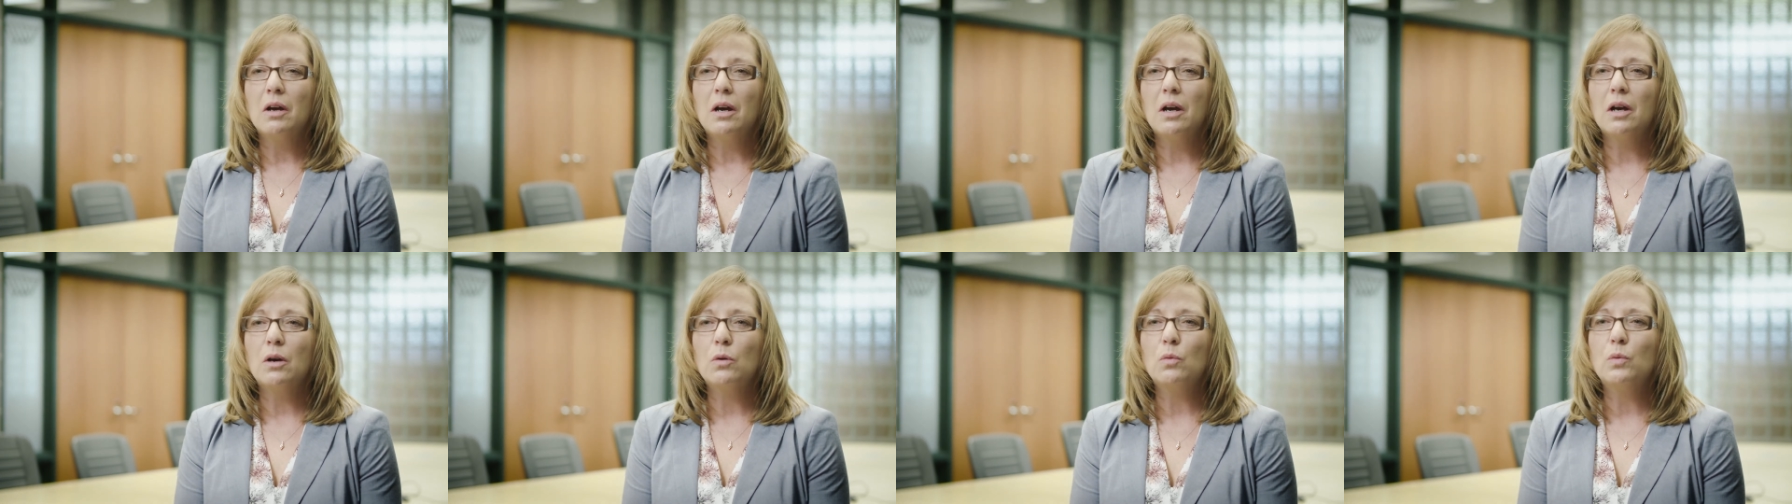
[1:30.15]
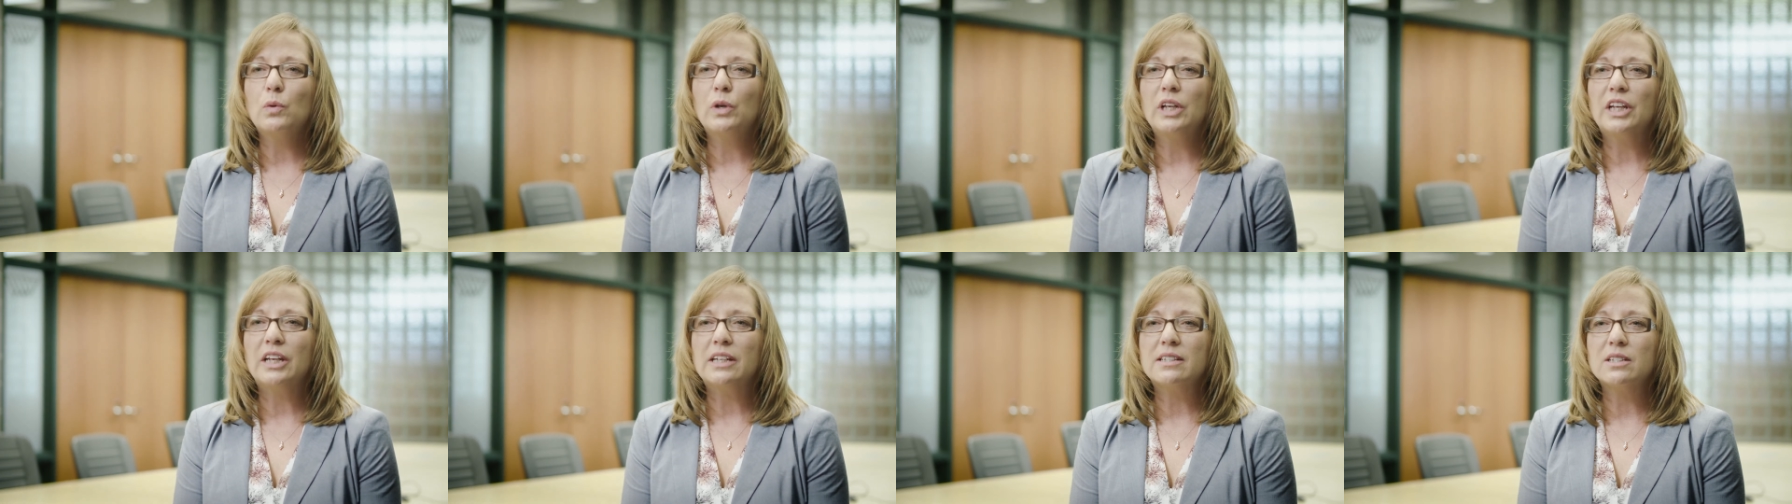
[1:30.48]
Uh,
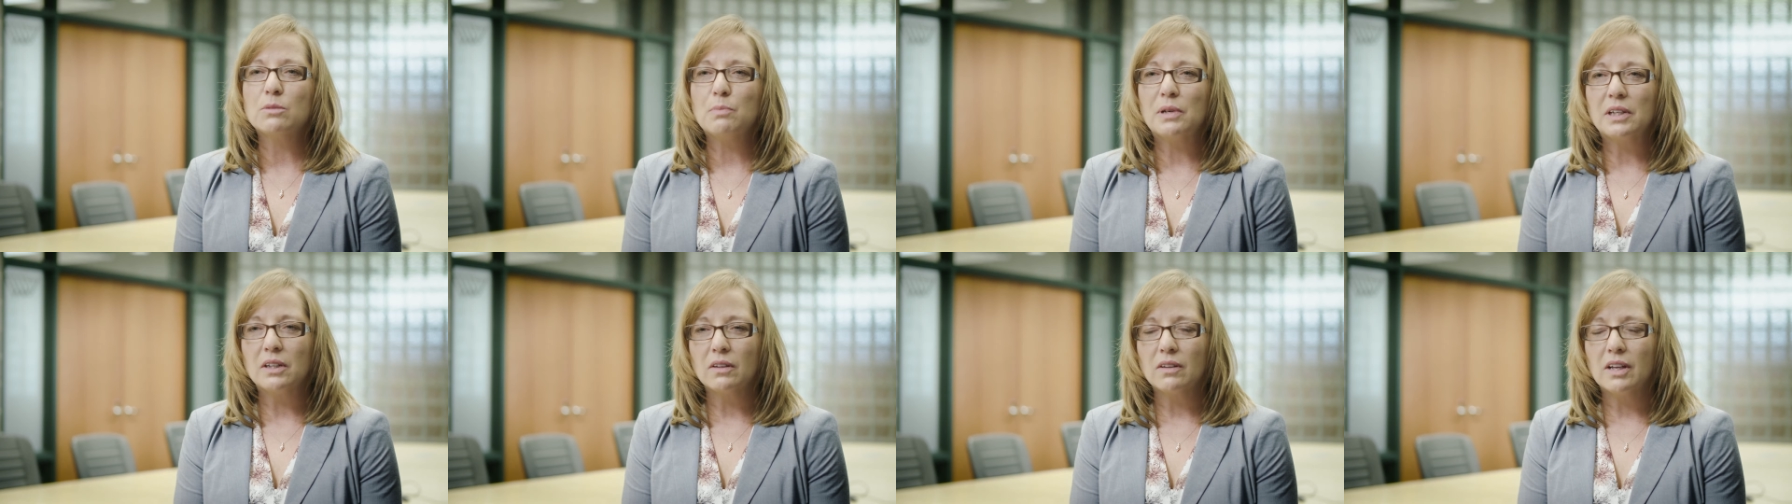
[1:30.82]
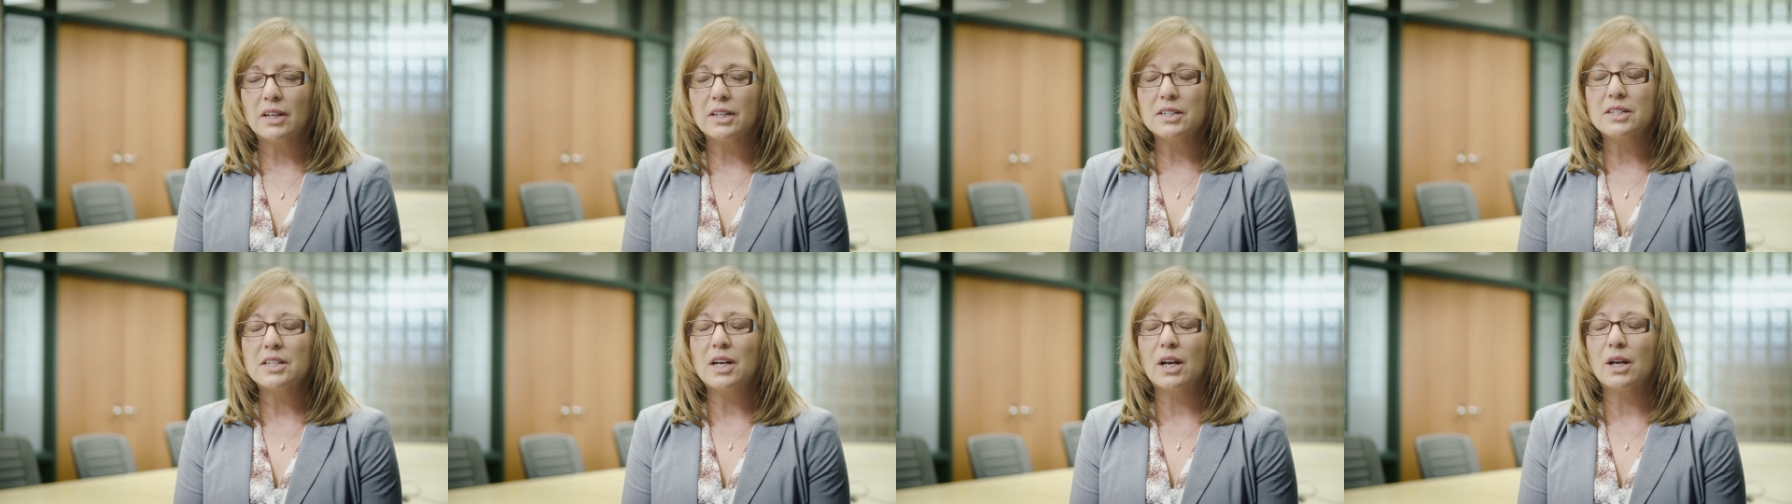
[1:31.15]
we spend a
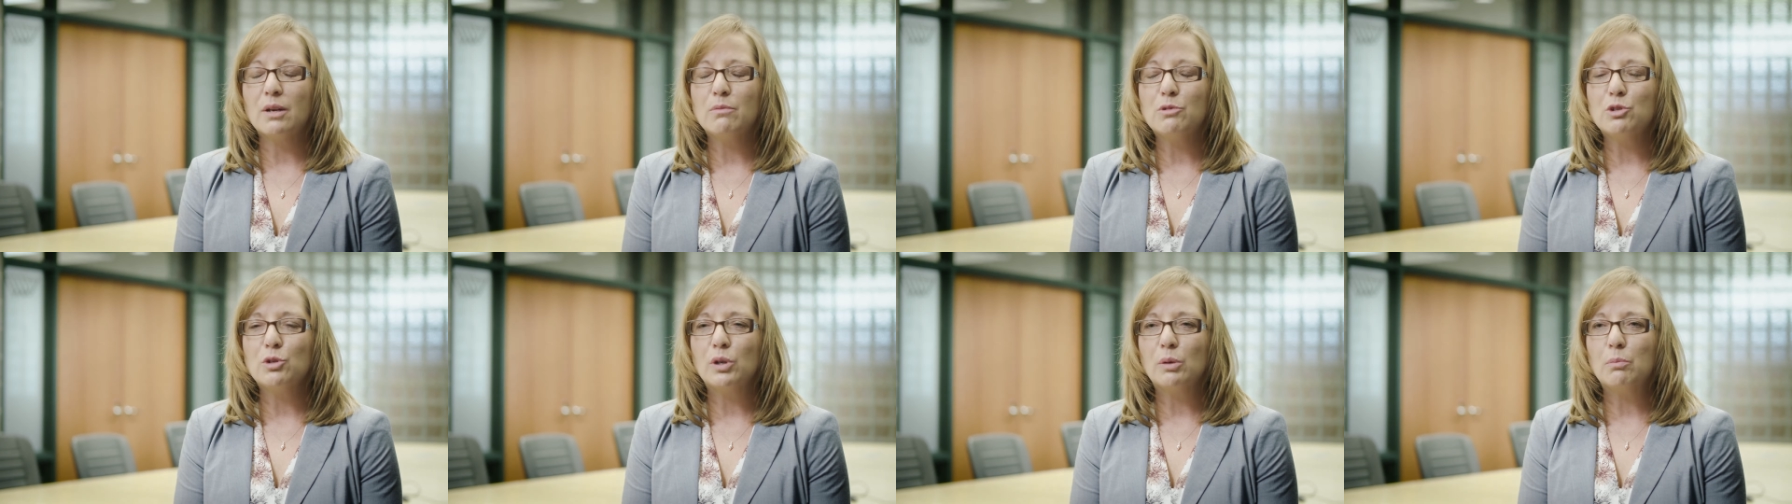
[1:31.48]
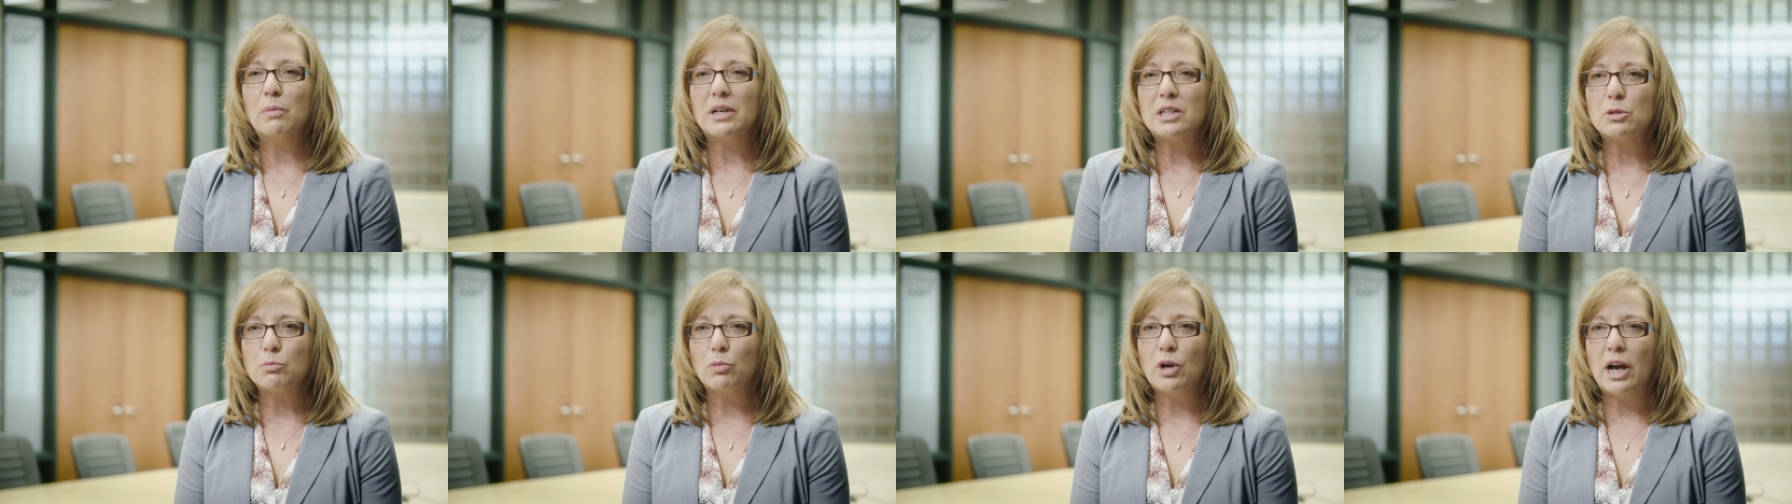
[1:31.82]
lot of time doing
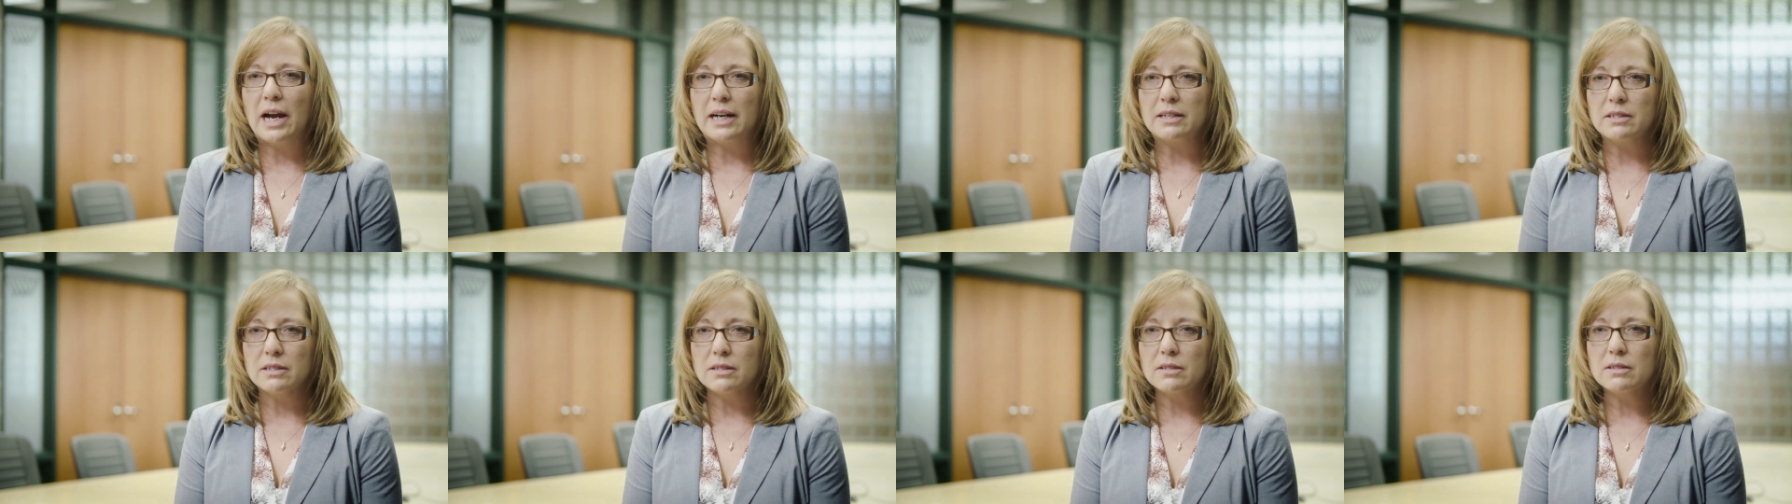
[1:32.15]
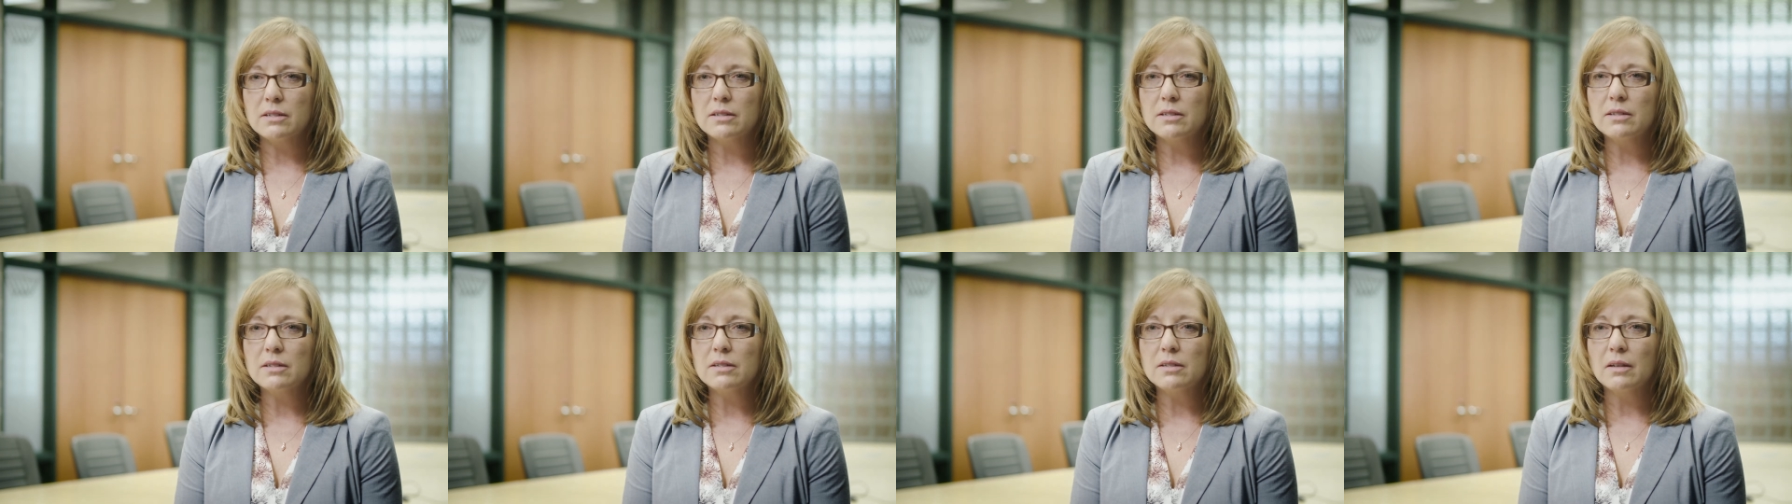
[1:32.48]
best
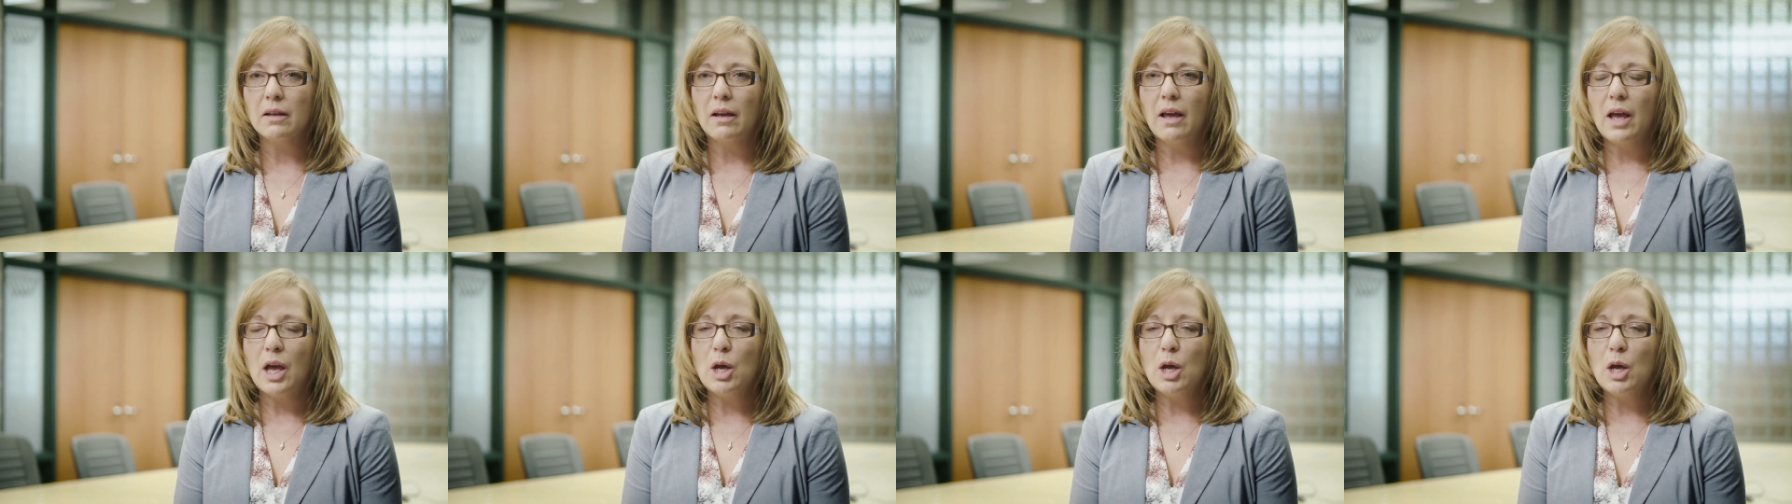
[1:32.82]
practices,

Your task | Restate the data above verbatim, skipping every image.

Response for this exercise |
[1:30.15]
[1:30.48]
Uh,
[1:30.82]
[1:31.15]
we spend a
[1:31.48]
[1:31.82]
lot of time doing
[1:32.15]
[1:32.48]
best
[1:32.82]
practices,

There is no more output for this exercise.